According to a summit accord, Kim and Moon agreed to achieve "a nuclear-free Korean Peninsula through complete denuclearization," rather than clearly stating "a nuclear-free North Korea." Pyongyang has long said the term "denuclearization of the Korean Peninsula" must include the United States pulling its 28,500 troops out of South Korea and removing its so-called "nuclear umbrella" security commitment to South Korea and Japan.

Kim could offer more disarmament concessions during his meeting with President Donald Trump, expected in May or June, but it's unclear what specific steps he would take. Some experts say Kim may announce scraping North Korea's long-range missile program, which has posed a direct threat to the United States.

U.S. National Security Adviser John Bolton reacted coolly to word that Kim would abandon his weapons if the United States pledged not to invade. Asked on CBS's "Face the Nation" whether the U.S. would make such a promise, Bolton said: "Well, we've heard this before. This is — the North Korean propaganda playbook is an infinitely rich resource. What we want to see from them is evidence that it's real and not just rhetoric."

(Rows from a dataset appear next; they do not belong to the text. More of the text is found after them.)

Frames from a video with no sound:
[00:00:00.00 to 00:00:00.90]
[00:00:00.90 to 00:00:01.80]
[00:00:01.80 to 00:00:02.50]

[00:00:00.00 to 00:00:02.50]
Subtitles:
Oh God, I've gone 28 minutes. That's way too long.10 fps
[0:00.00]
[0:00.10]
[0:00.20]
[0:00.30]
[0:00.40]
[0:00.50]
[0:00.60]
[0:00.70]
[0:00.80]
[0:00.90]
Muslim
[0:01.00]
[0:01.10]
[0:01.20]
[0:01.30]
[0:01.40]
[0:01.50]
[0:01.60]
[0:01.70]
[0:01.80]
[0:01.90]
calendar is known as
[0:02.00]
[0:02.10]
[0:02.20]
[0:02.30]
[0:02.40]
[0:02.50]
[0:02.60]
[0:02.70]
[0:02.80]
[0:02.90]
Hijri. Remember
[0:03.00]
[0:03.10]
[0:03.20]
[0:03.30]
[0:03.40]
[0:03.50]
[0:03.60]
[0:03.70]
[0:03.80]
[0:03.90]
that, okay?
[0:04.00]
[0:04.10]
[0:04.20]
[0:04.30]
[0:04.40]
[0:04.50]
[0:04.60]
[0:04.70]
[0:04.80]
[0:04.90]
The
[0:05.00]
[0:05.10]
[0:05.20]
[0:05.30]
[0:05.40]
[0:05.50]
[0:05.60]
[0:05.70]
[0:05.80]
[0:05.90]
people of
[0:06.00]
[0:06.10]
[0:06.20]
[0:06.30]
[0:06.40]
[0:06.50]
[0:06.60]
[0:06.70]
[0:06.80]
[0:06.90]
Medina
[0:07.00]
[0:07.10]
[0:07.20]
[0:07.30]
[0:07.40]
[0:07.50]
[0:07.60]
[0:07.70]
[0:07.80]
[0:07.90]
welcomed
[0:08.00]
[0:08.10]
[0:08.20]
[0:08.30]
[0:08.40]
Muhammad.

Kim's meeting with Moon was his second summit with a foreign leader since he took office in late 2011. In March, he traveled to Beijing and met with Chinese President Xi Jinping. While meeting with Xi, Kim suggested he prefers a step-by-step disarmament process in line with corresponding outside rewards, according to Chinese state media. U.S. officials want the North to take complete, verifiable and irreversible disarmament measures.

China said Monday that Foreign Minister Wang Yi will visit Pyongyang on Wednesday and Thursday. China is the North's only major economic partner, but trade has declined by about 90 percent following Beijing's implementation of economic sanctions imposed over the North's nuclear and missile tests. Some analysts say Kim's recent charm offensive was aimed at weakening the sanctions.

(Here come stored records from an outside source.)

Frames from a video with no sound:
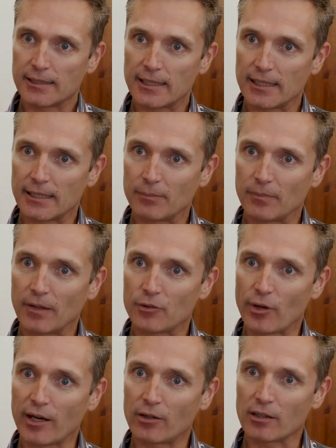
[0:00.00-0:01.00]
um, the
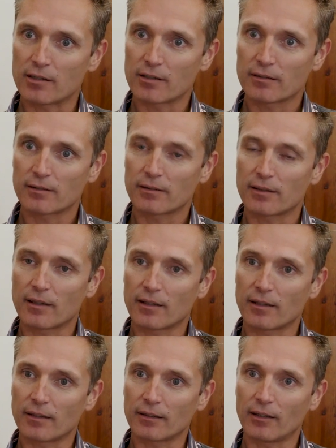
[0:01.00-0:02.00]
Draycott,
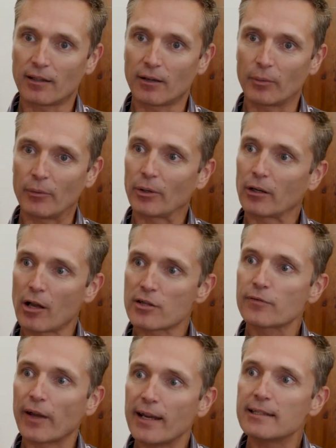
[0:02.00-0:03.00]
uh, you know, we were
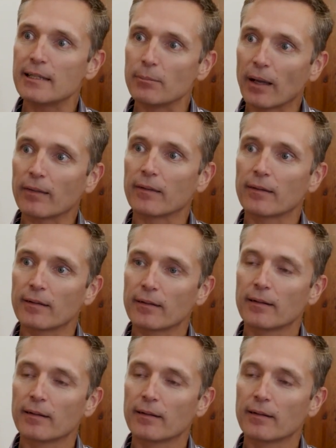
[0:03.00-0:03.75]
closed for eighteen months.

Meanwhile, the North's parliament on Monday adopted a decree to sync its time zone with South Korea's this Saturday. The North's state news agency said the parliamentary move was made at the proposal of Kim, who found it was "a painful wrench to see two clocks indicating Pyongyang and Seoul times hanging on a wall of the summit venue."

Moon's office said Sunday that Kim made similar remarks to Moon during the summit. The North in 2015 had set its clock by 30 minutes behind South Korea and Japan, saying the measure was aimed at rooting out the legacy of Tokyo's 1910-45 colonial rule of the Korean Peninsula.